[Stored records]

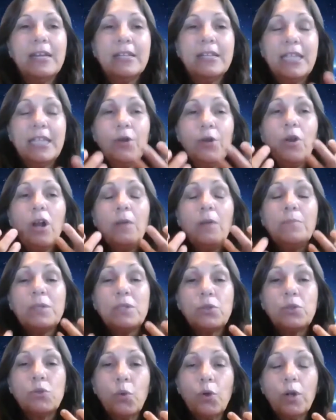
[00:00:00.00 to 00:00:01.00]
They're
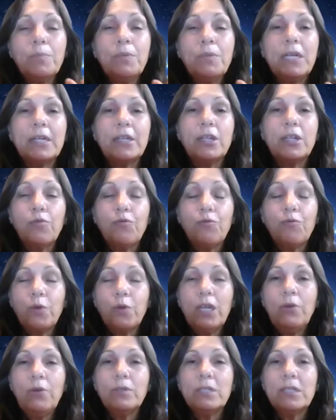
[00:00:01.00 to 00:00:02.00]
absorbing the
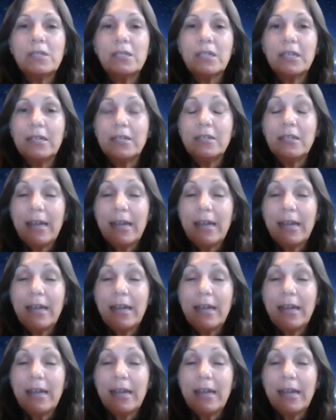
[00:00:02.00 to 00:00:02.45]
frequency,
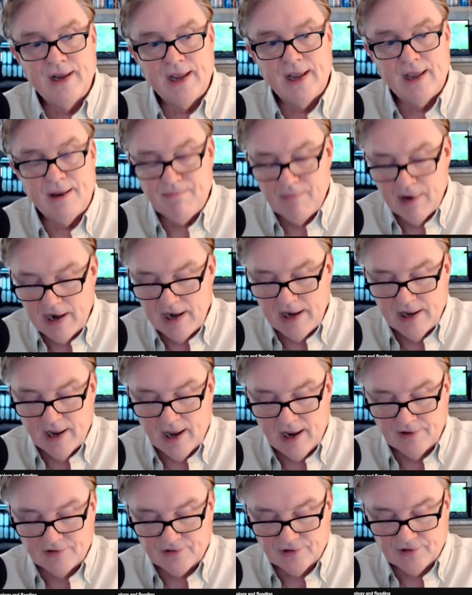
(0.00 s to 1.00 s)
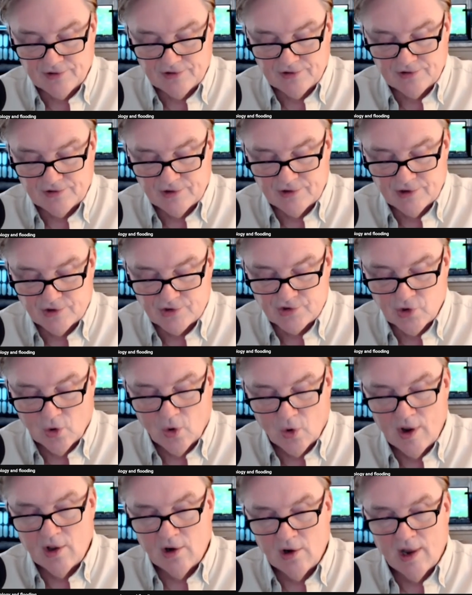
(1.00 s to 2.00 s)
in many cases, the
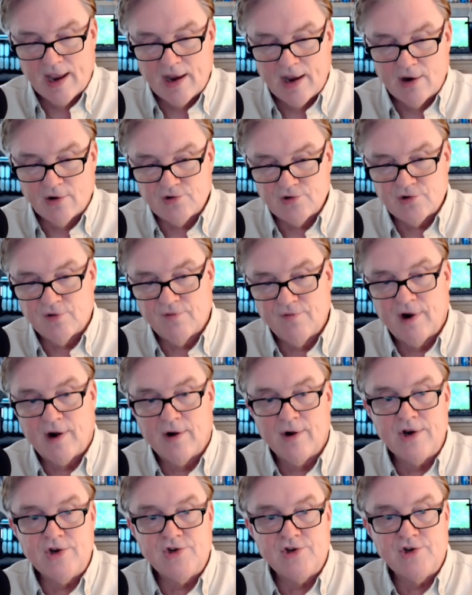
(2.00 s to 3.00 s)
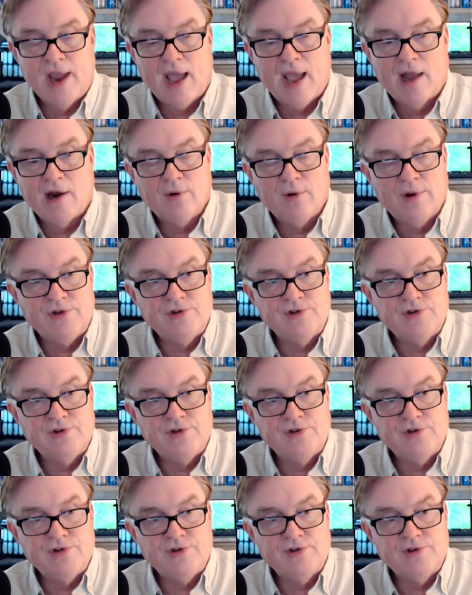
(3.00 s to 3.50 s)
soil layers are very shallow.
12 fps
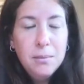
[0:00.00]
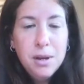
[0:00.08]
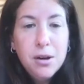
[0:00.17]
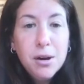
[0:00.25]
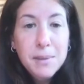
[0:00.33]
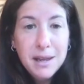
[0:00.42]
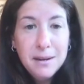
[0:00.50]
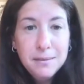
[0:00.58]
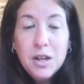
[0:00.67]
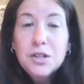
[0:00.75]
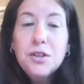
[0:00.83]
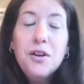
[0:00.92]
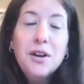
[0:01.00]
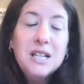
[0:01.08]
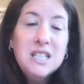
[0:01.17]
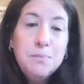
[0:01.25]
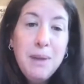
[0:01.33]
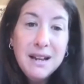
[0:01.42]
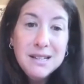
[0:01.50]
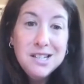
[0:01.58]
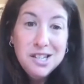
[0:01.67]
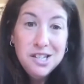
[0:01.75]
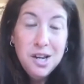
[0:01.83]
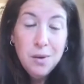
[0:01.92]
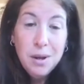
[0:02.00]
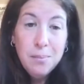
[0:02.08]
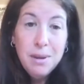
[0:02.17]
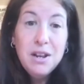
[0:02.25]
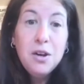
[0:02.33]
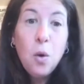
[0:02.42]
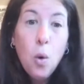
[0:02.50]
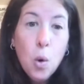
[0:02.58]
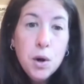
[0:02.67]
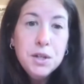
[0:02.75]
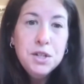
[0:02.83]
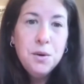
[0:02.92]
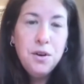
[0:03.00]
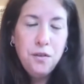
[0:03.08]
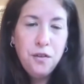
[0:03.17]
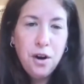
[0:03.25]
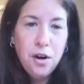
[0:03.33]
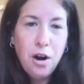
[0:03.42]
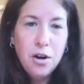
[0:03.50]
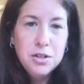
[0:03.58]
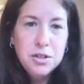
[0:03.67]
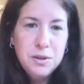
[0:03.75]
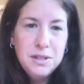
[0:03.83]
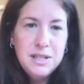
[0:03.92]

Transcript: pyramid. So they're expected to do it. But in order to infer, our students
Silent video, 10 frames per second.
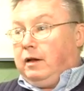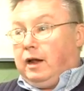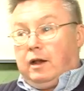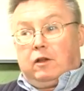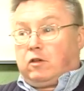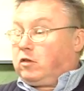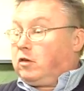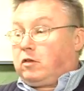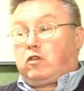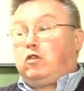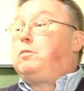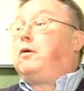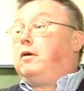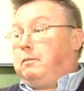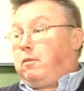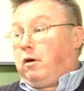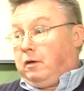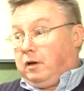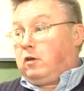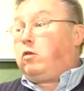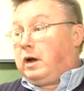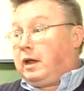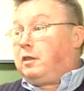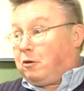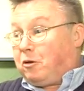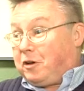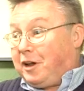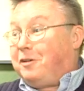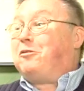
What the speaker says: it is super important in 2013,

REQUIRED ACTION:
Pictures are to be left out; the lines from the start of the records above through the line holding "Silent video, 10 frames per second." are to be returned exactly.

OUTPUT OF THE EXERCISE:
[00:00:00.00 to 00:00:01.00]
They're
[00:00:01.00 to 00:00:02.00]
absorbing the
[00:00:02.00 to 00:00:02.45]
frequency,
(0.00 s to 1.00 s)
(1.00 s to 2.00 s)
in many cases, the
(2.00 s to 3.00 s)
(3.00 s to 3.50 s)
soil layers are very shallow.
12 fps
[0:00.00]
[0:00.08]
[0:00.17]
[0:00.25]
[0:00.33]
[0:00.42]
[0:00.50]
[0:00.58]
[0:00.67]
[0:00.75]
[0:00.83]
[0:00.92]
[0:01.00]
[0:01.08]
[0:01.17]
[0:01.25]
[0:01.33]
[0:01.42]
[0:01.50]
[0:01.58]
[0:01.67]
[0:01.75]
[0:01.83]
[0:01.92]
[0:02.00]
[0:02.08]
[0:02.17]
[0:02.25]
[0:02.33]
[0:02.42]
[0:02.50]
[0:02.58]
[0:02.67]
[0:02.75]
[0:02.83]
[0:02.92]
[0:03.00]
[0:03.08]
[0:03.17]
[0:03.25]
[0:03.33]
[0:03.42]
[0:03.50]
[0:03.58]
[0:03.67]
[0:03.75]
[0:03.83]
[0:03.92]

Transcript: pyramid. So they're expected to do it. But in order to infer, our students
Silent video, 10 frames per second.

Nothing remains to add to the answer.